• **DATA EXCERPTS**:
====

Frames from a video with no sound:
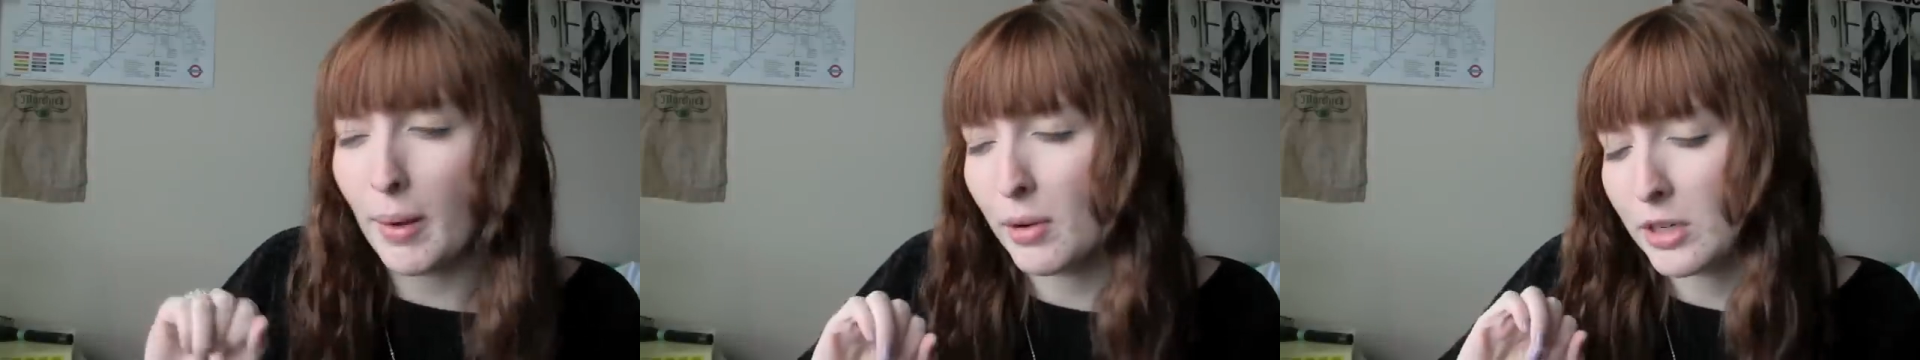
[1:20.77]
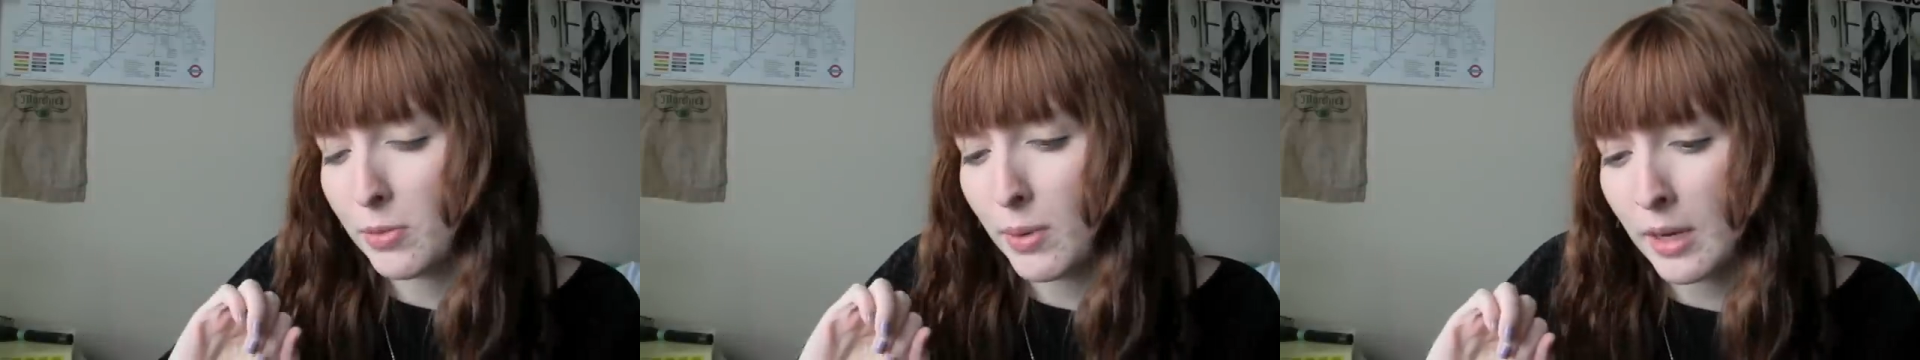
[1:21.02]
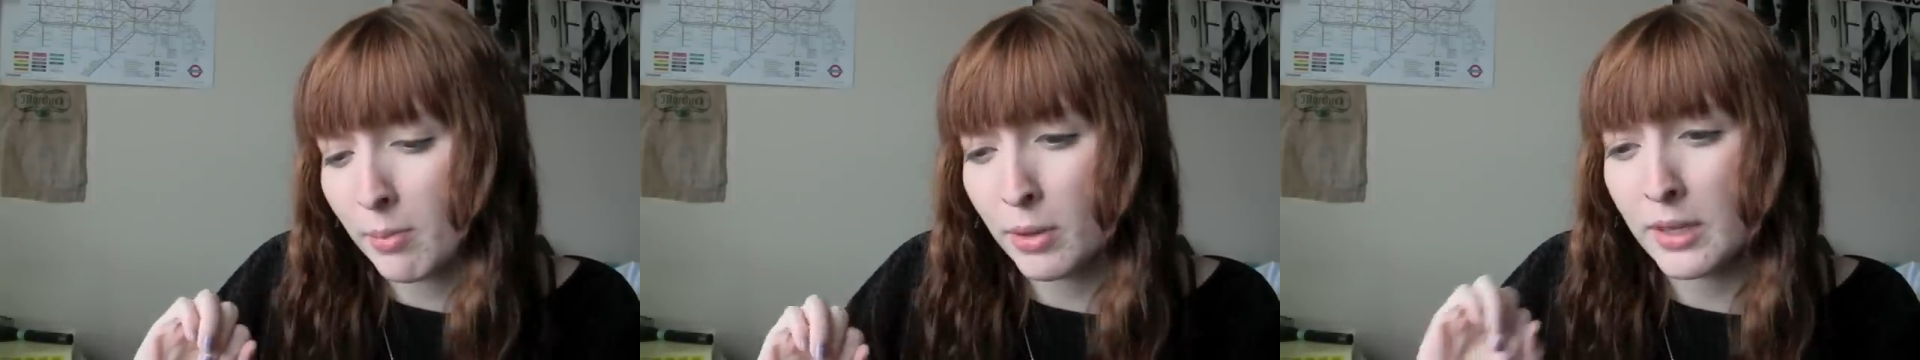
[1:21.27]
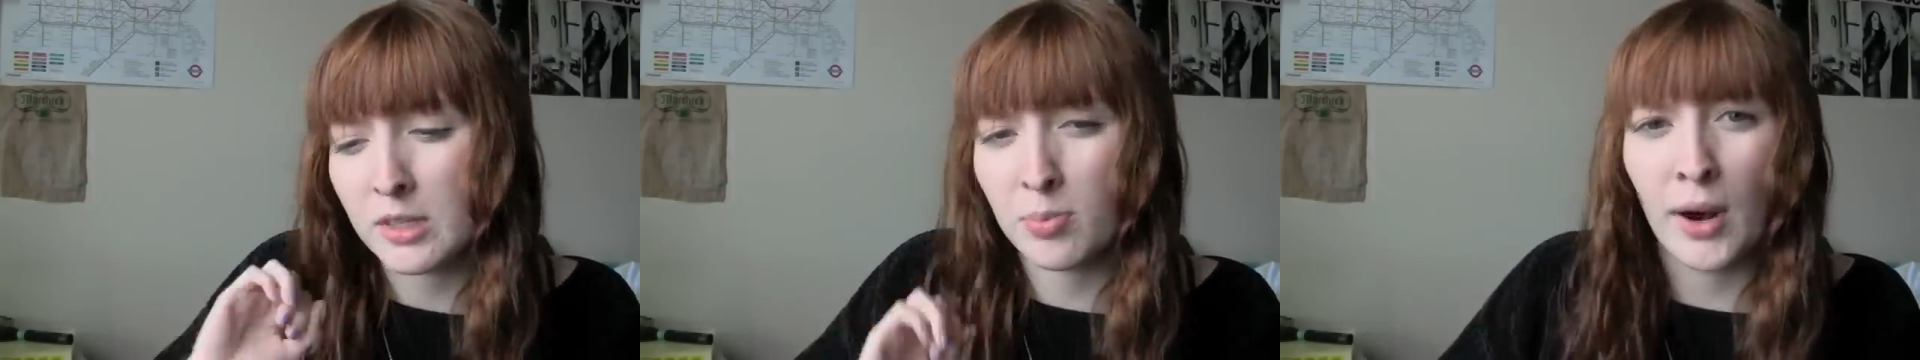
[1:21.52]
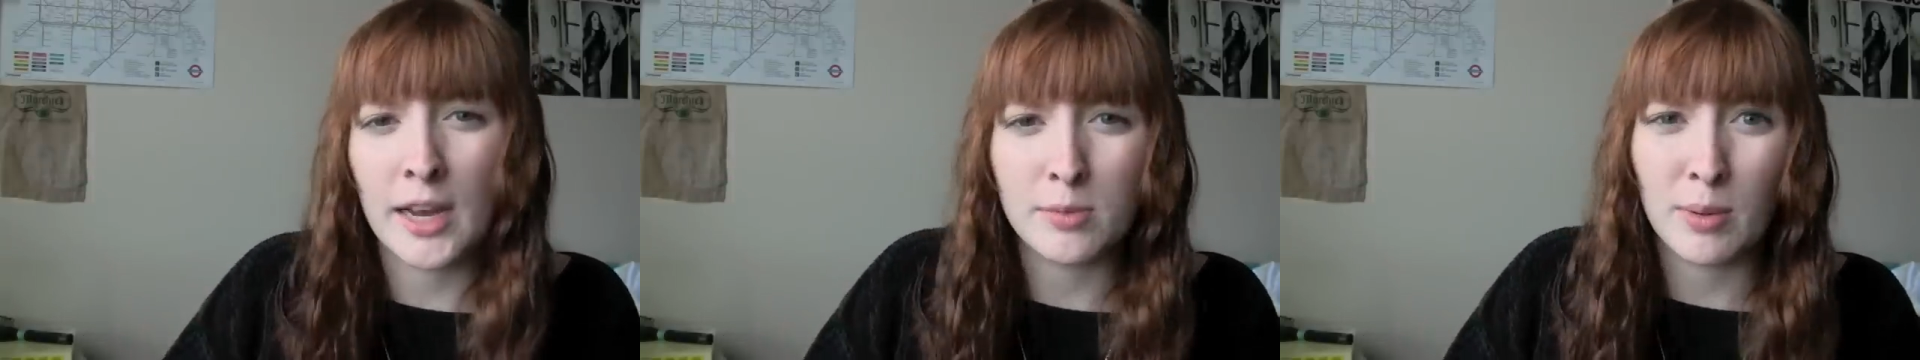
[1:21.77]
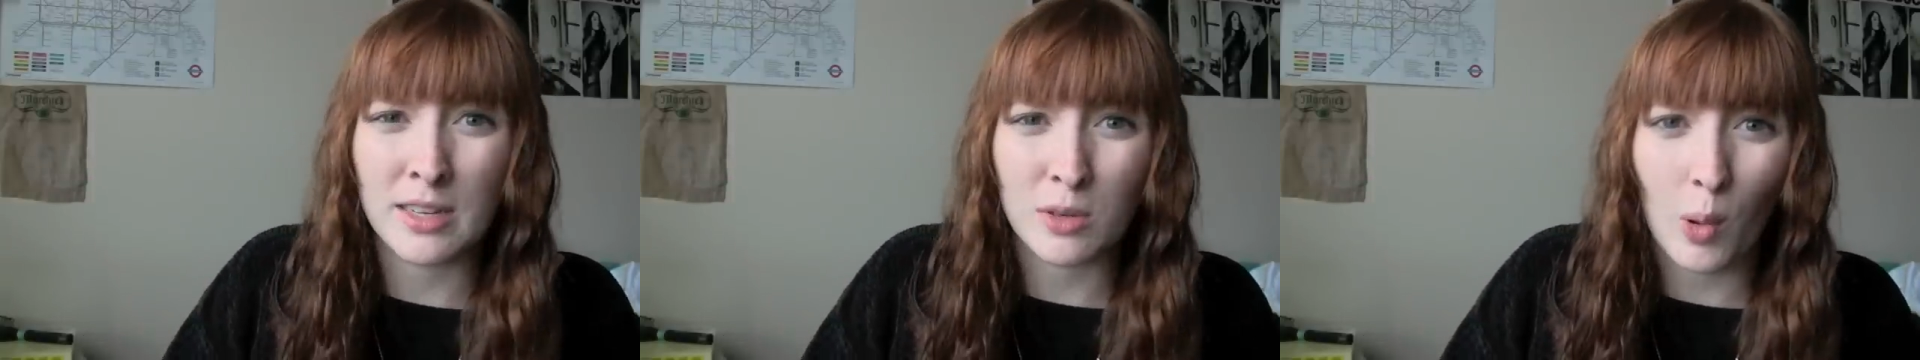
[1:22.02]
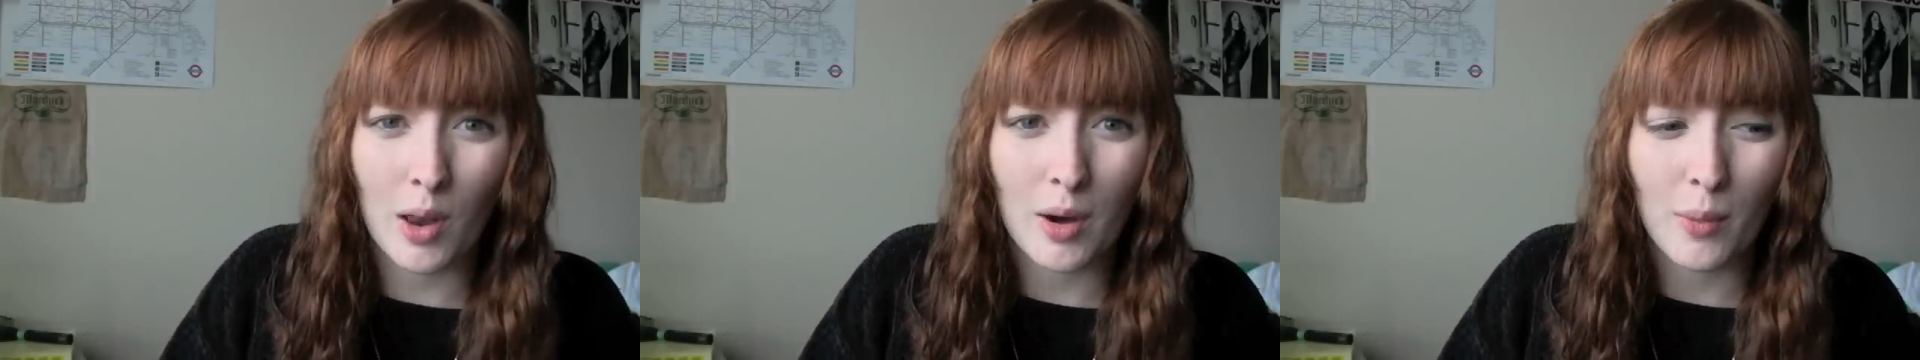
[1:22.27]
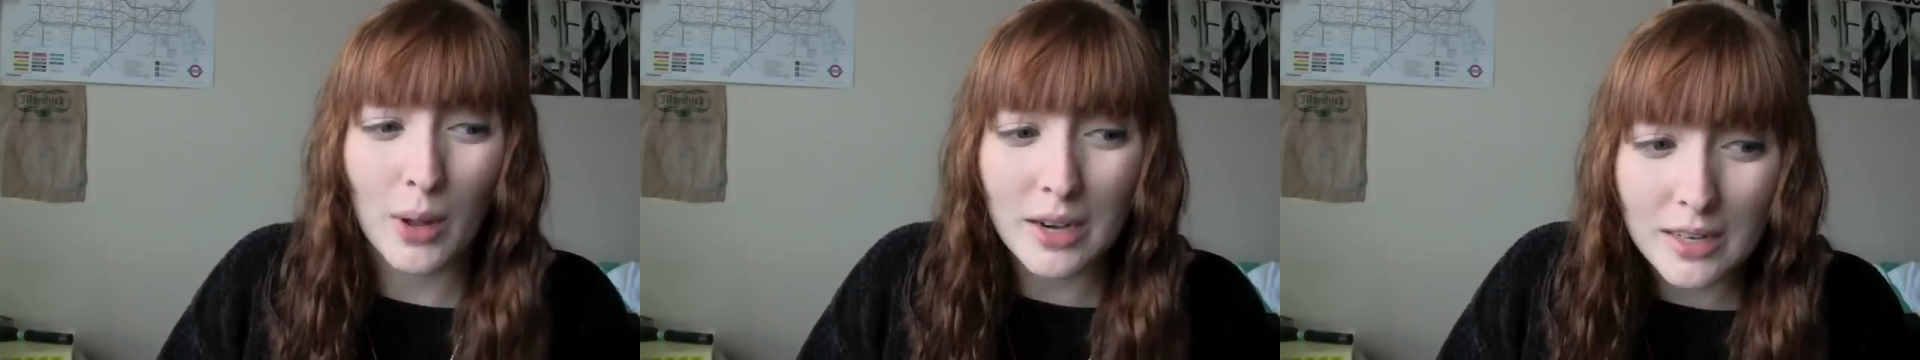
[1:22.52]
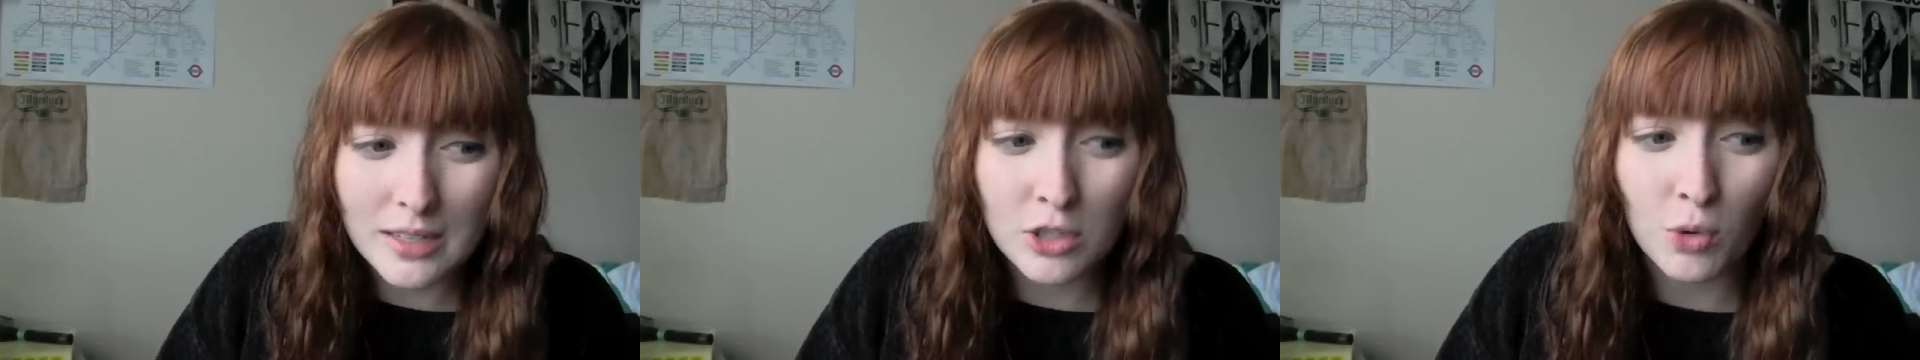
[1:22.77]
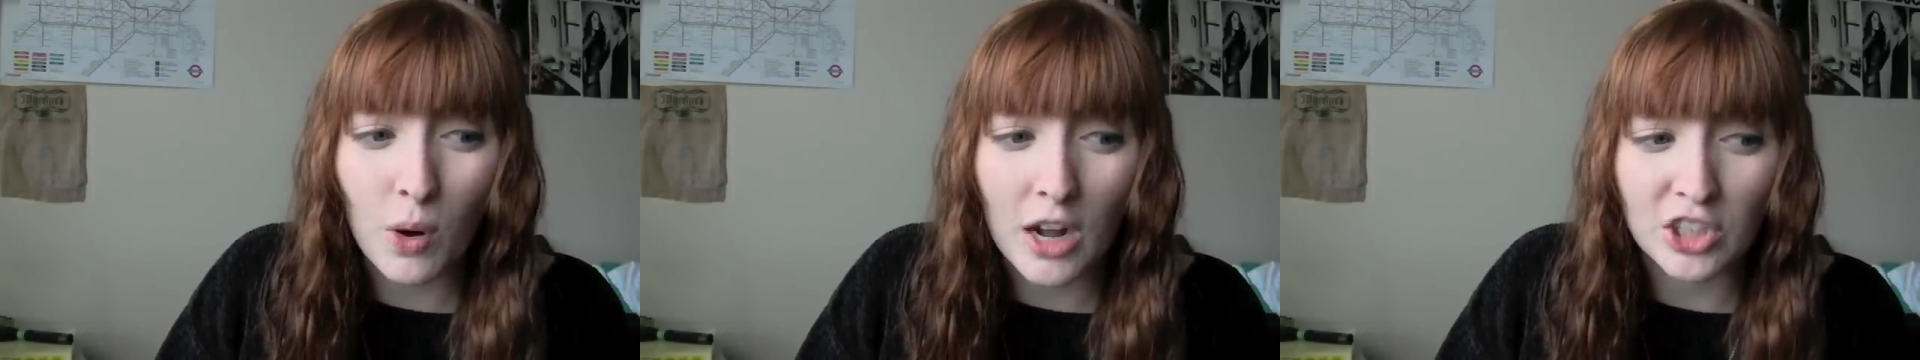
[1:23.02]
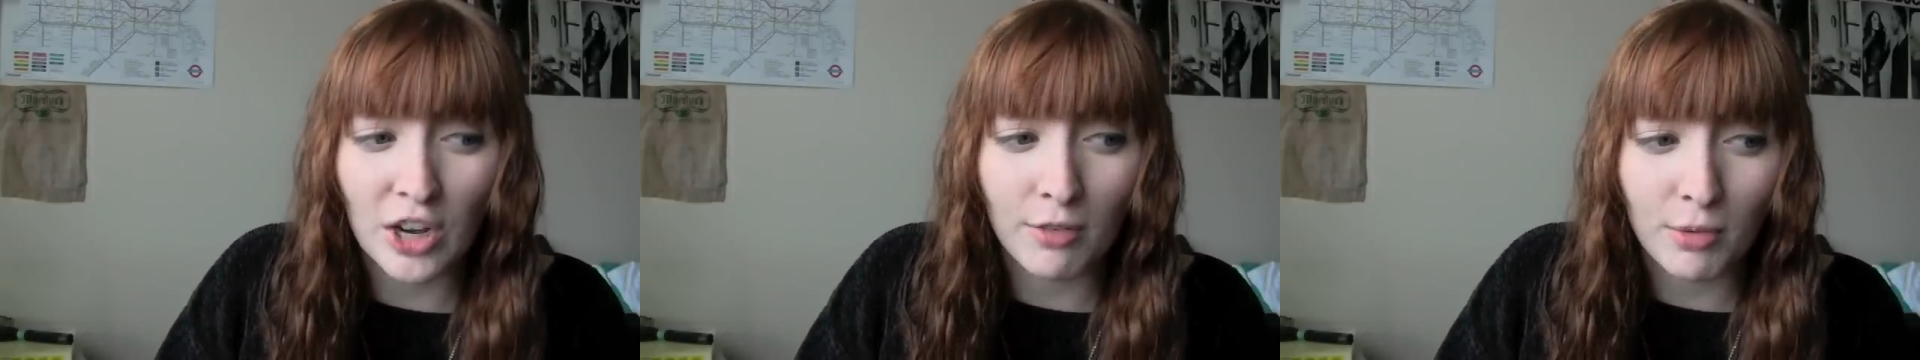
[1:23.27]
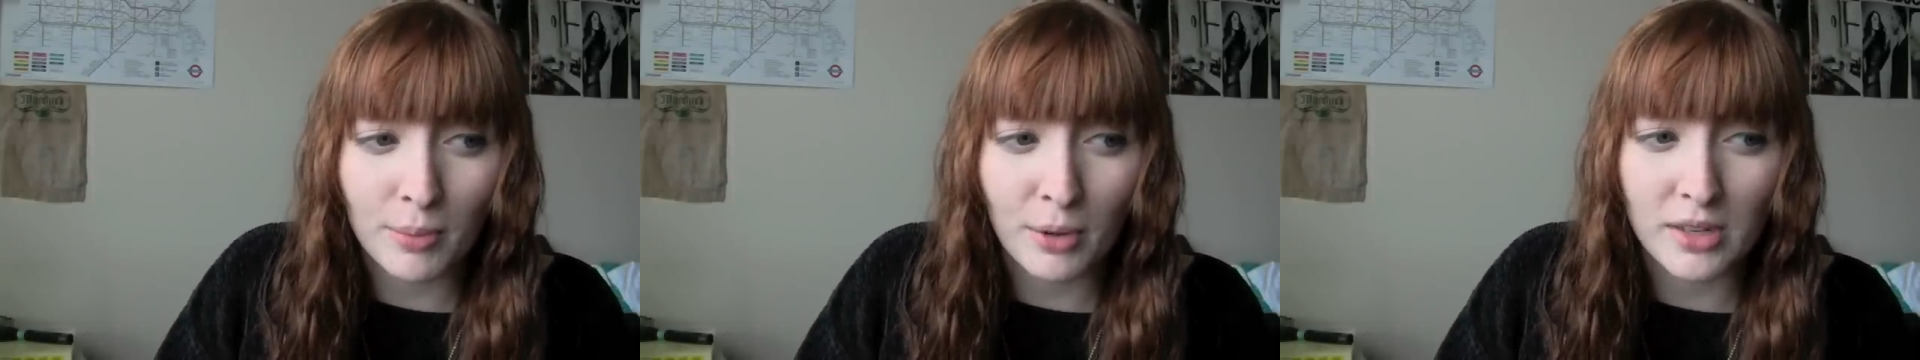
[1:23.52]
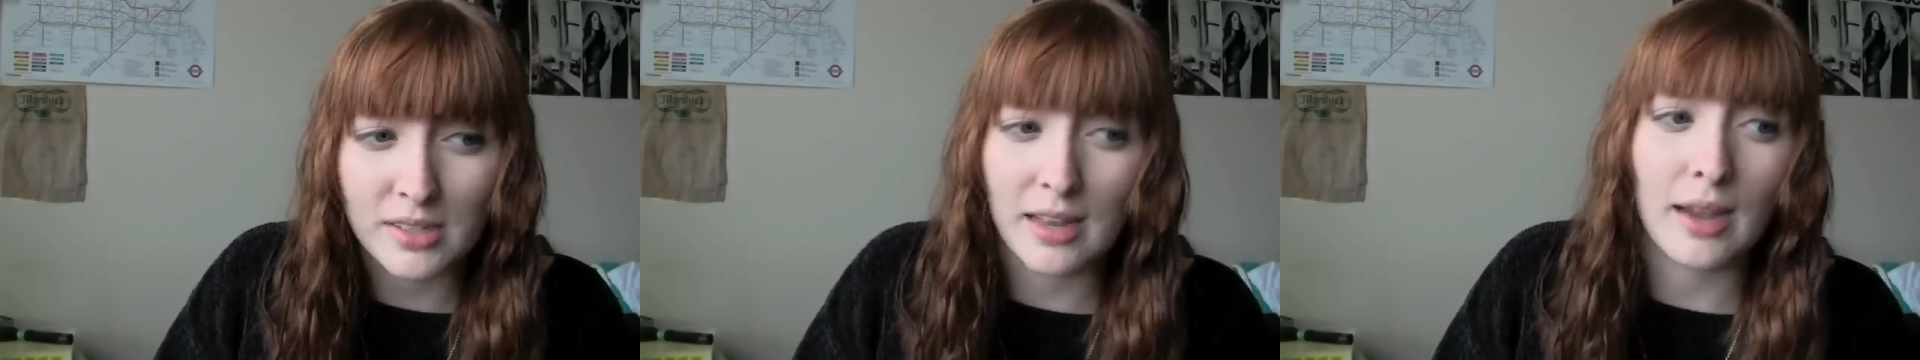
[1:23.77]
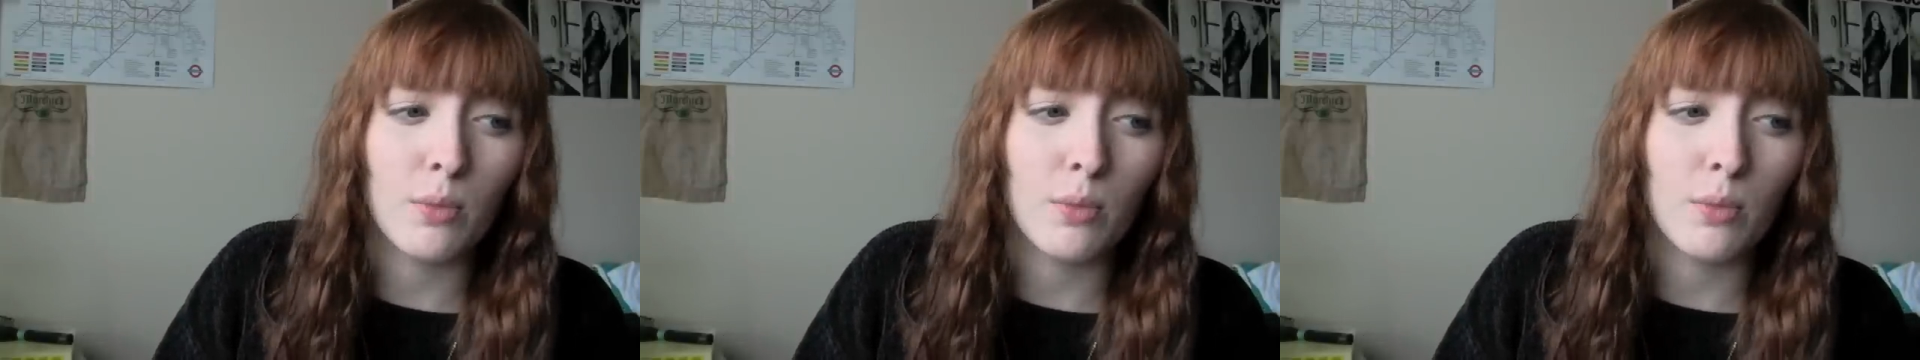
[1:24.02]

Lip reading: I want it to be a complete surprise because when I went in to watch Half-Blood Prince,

====

• **ABOUT THIS EXERCISE**:
Output all of the records word for word, and keep the pictures out of the copy.

• **TASK RESULT**:
Frames from a video with no sound:
[1:20.77]
[1:21.02]
[1:21.27]
[1:21.52]
[1:21.77]
[1:22.02]
[1:22.27]
[1:22.52]
[1:22.77]
[1:23.02]
[1:23.27]
[1:23.52]
[1:23.77]
[1:24.02]

Lip reading: I want it to be a complete surprise because when I went in to watch Half-Blood Prince,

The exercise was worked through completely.